What you are asked to do:
Please write out every entry below exactly, leaving out any pictures.

Extracted information:
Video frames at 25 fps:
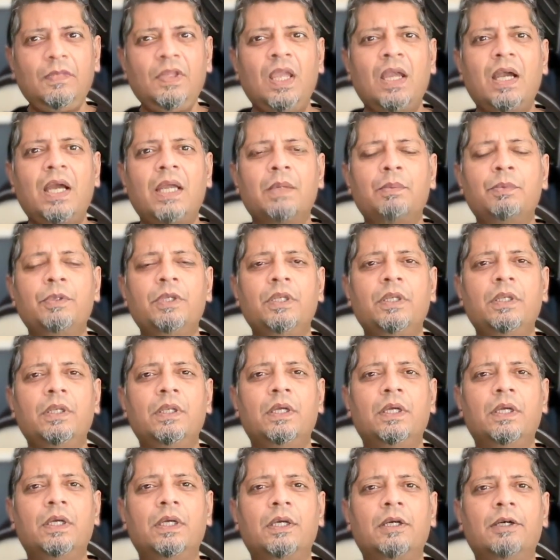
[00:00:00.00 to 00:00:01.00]
I
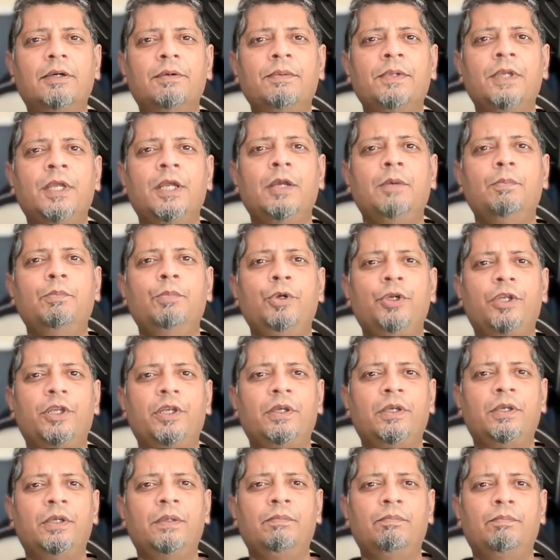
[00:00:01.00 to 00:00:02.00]
will put
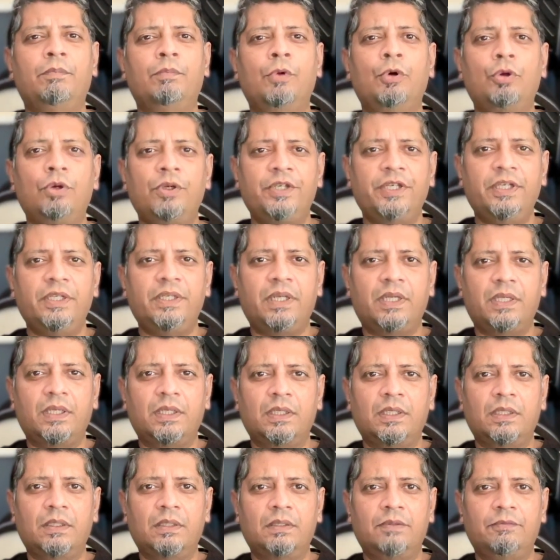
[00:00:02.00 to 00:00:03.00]
in more
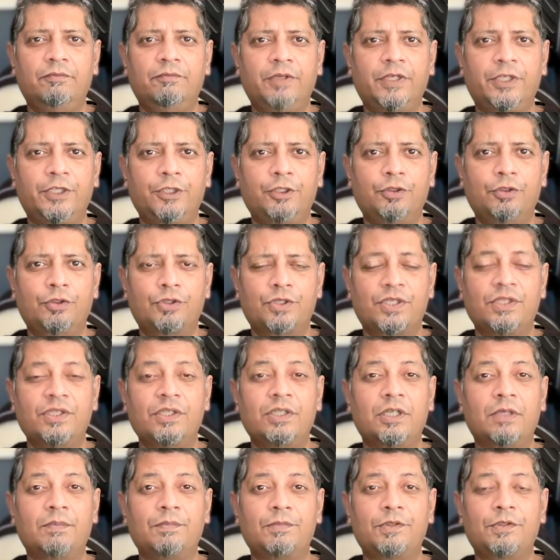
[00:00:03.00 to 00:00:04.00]
detailed videos in
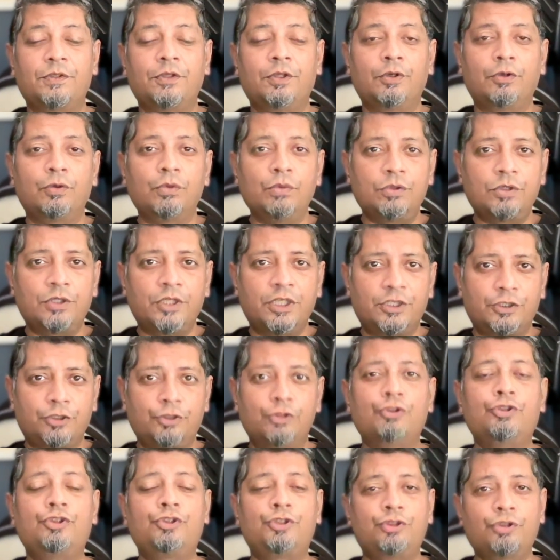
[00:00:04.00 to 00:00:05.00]
terms of the route that
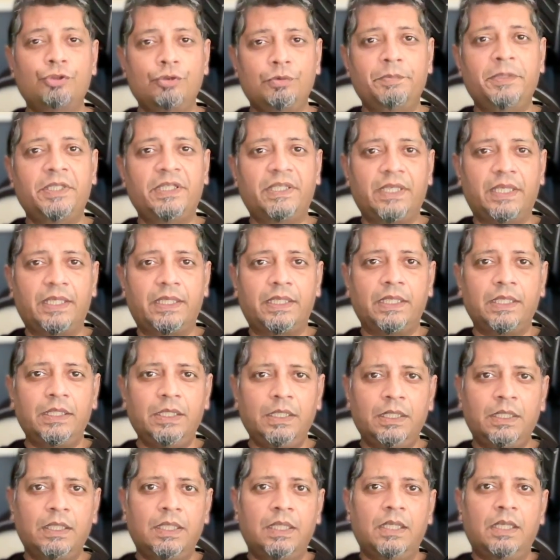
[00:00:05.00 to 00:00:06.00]
you should be
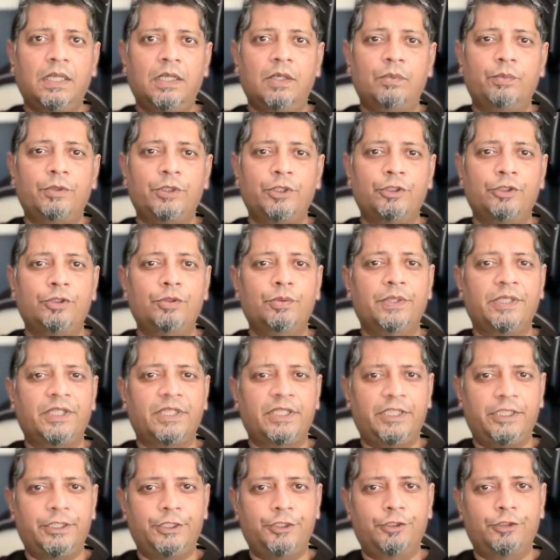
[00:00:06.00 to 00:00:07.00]
taking when you're
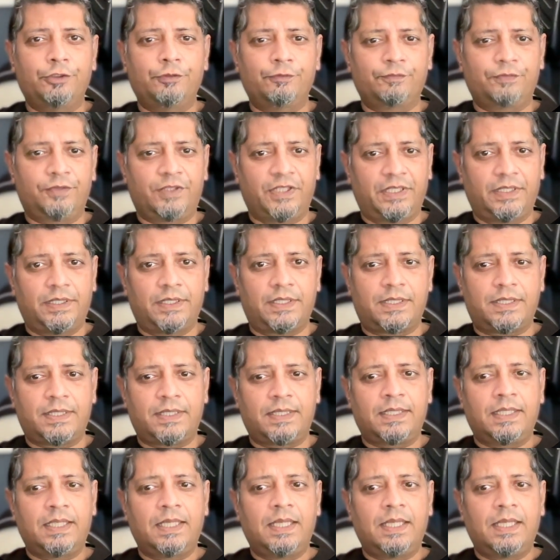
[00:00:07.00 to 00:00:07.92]
doing either of these.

Completed exercise:
Video frames at 25 fps:
[00:00:00.00 to 00:00:01.00]
I
[00:00:01.00 to 00:00:02.00]
will put
[00:00:02.00 to 00:00:03.00]
in more
[00:00:03.00 to 00:00:04.00]
detailed videos in
[00:00:04.00 to 00:00:05.00]
terms of the route that
[00:00:05.00 to 00:00:06.00]
you should be
[00:00:06.00 to 00:00:07.00]
taking when you're
[00:00:07.00 to 00:00:07.92]
doing either of these.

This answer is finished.